§ **Problem to solve**
Give every line of the material back exactly, images removed.
☆ ☆ ☆ ☆
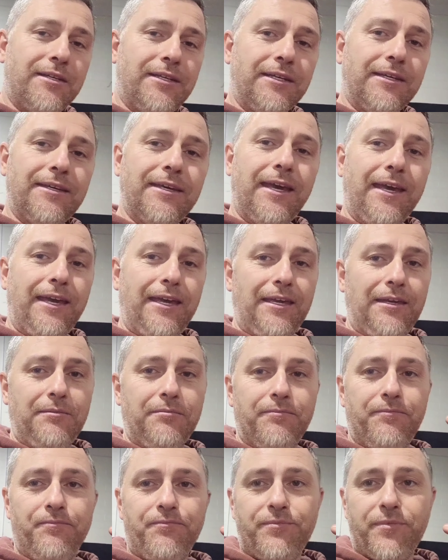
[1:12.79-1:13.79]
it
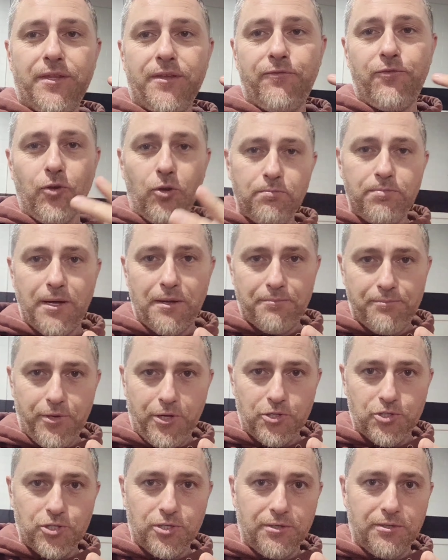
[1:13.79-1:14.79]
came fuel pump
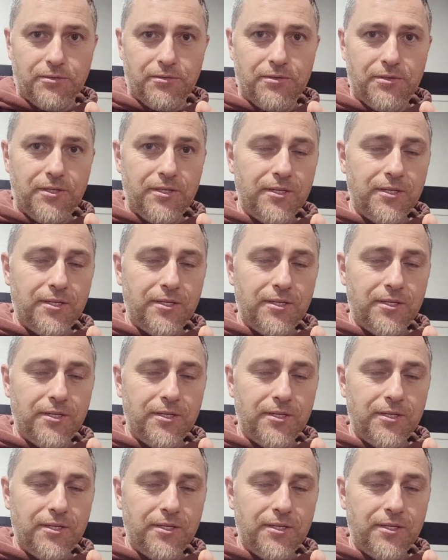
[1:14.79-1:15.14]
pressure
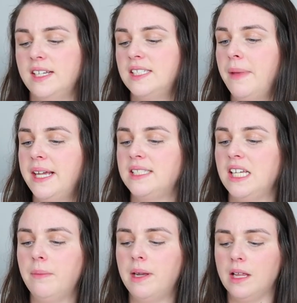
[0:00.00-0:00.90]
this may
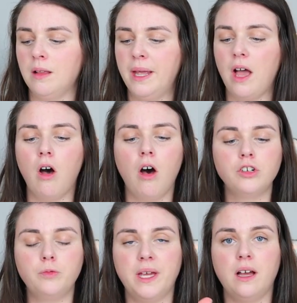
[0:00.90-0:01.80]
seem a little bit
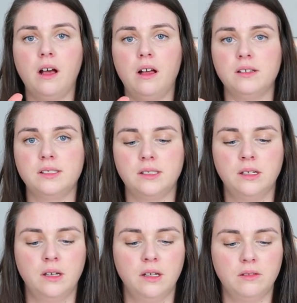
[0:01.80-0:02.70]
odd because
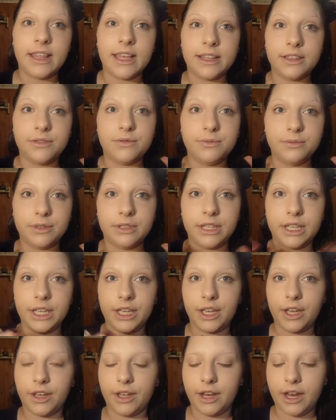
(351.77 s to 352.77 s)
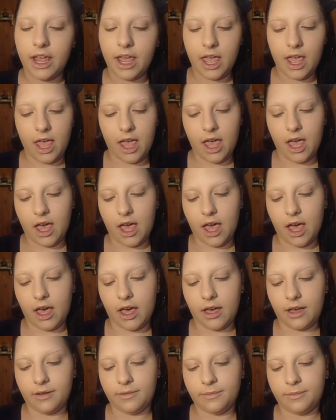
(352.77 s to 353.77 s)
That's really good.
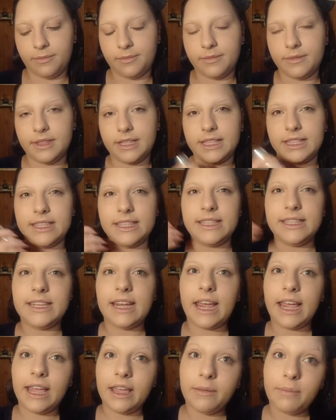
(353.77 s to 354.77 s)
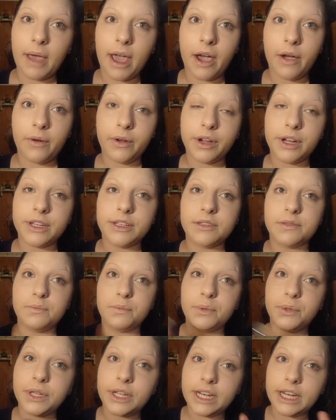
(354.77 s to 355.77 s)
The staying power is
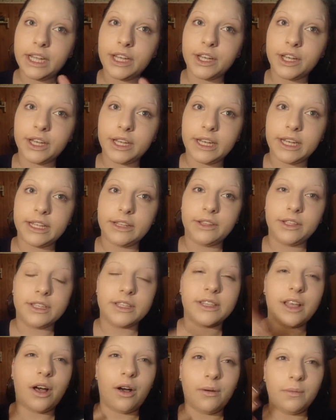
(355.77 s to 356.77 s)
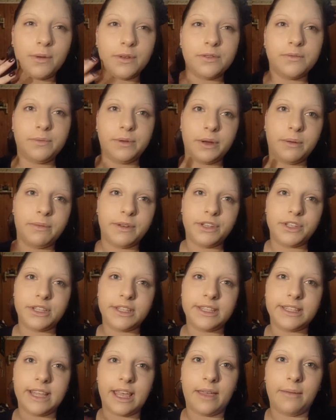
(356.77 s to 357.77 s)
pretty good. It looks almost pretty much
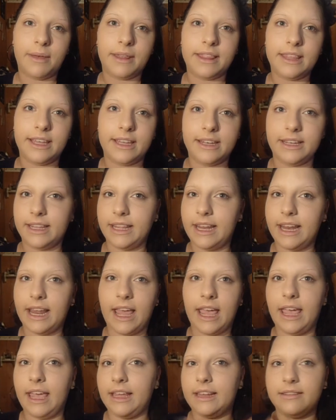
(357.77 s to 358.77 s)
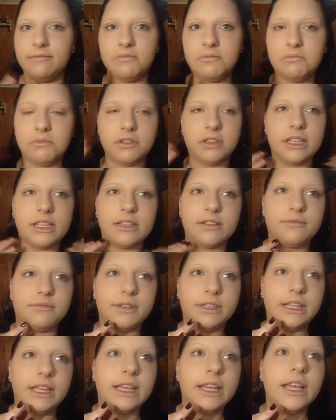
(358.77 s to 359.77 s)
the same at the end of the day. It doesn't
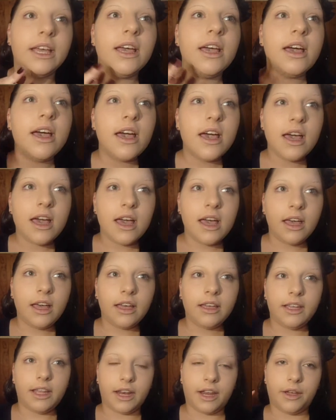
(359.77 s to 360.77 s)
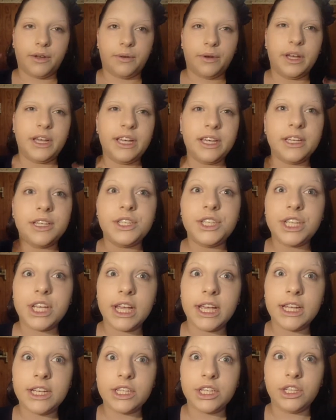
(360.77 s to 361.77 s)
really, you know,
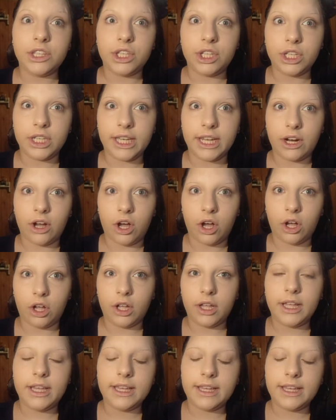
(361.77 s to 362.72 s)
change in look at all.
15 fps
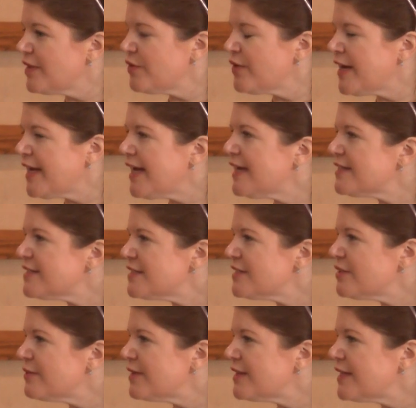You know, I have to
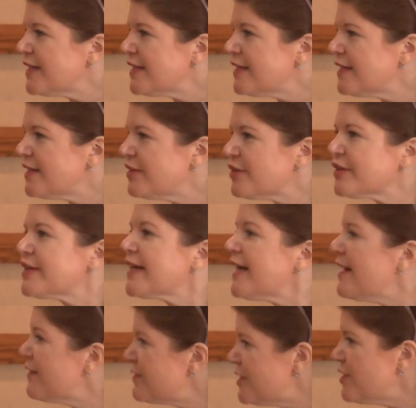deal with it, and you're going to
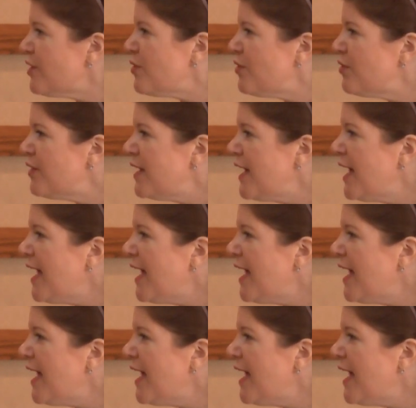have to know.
☆ ☆ ☆ ☆
§ **Answer box**
[1:12.79-1:13.79]
it
[1:13.79-1:14.79]
came fuel pump
[1:14.79-1:15.14]
pressure
[0:00.00-0:00.90]
this may
[0:00.90-0:01.80]
seem a little bit
[0:01.80-0:02.70]
odd because
(351.77 s to 352.77 s)
(352.77 s to 353.77 s)
That's really good.
(353.77 s to 354.77 s)
(354.77 s to 355.77 s)
The staying power is
(355.77 s to 356.77 s)
(356.77 s to 357.77 s)
pretty good. It looks almost pretty much
(357.77 s to 358.77 s)
(358.77 s to 359.77 s)
the same at the end of the day. It doesn't
(359.77 s to 360.77 s)
(360.77 s to 361.77 s)
really, you know,
(361.77 s to 362.72 s)
change in look at all.
15 fps
You know, I have to
deal with it, and you're going to
have to know.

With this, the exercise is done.